··· RECORDS PROVIDED

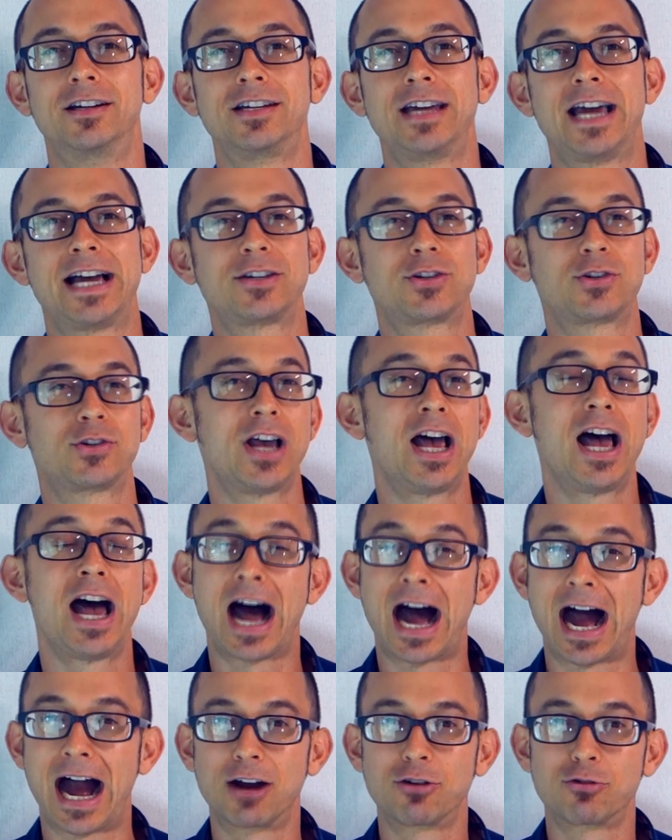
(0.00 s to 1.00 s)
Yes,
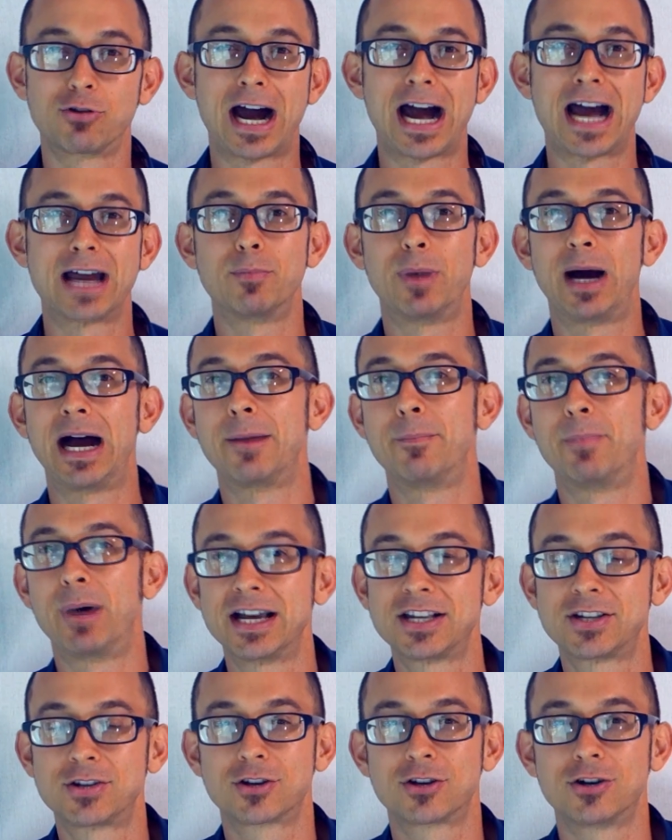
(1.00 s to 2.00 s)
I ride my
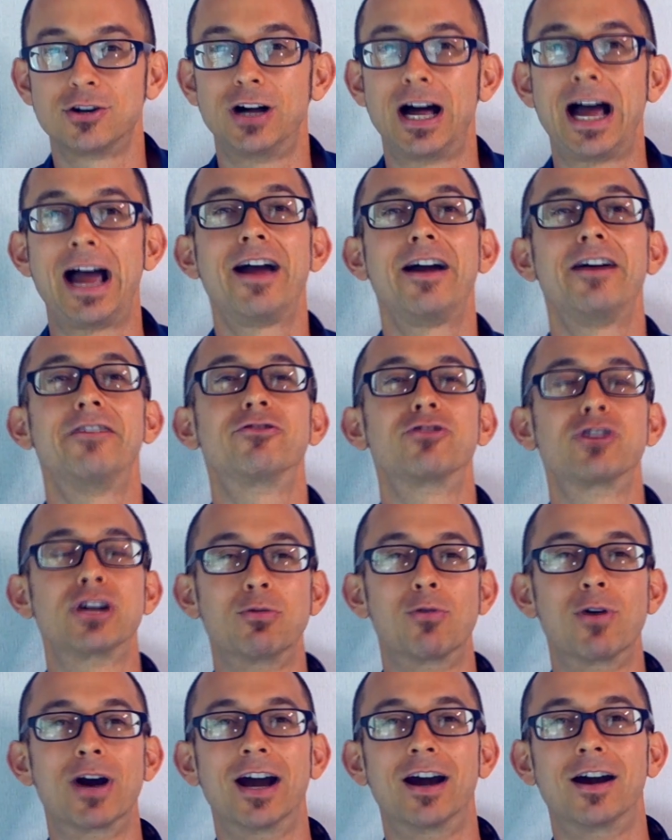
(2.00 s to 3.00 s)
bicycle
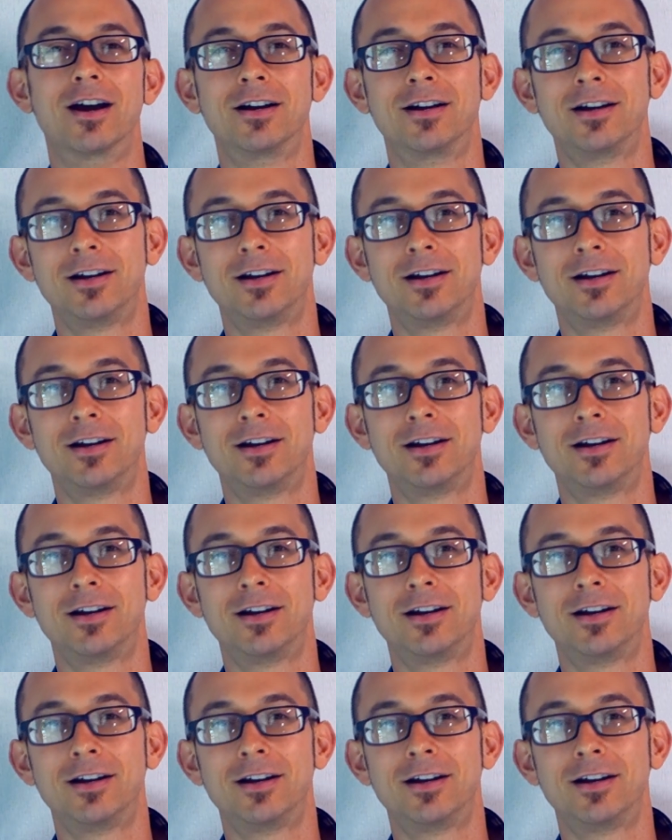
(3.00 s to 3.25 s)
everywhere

······

■ **WORK ITEM**
Excluding pictures, reproduce the listing above exactly as it stands.

■ **ANSWER BOX**
(0.00 s to 1.00 s)
Yes,
(1.00 s to 2.00 s)
I ride my
(2.00 s to 3.00 s)
bicycle
(3.00 s to 3.25 s)
everywhere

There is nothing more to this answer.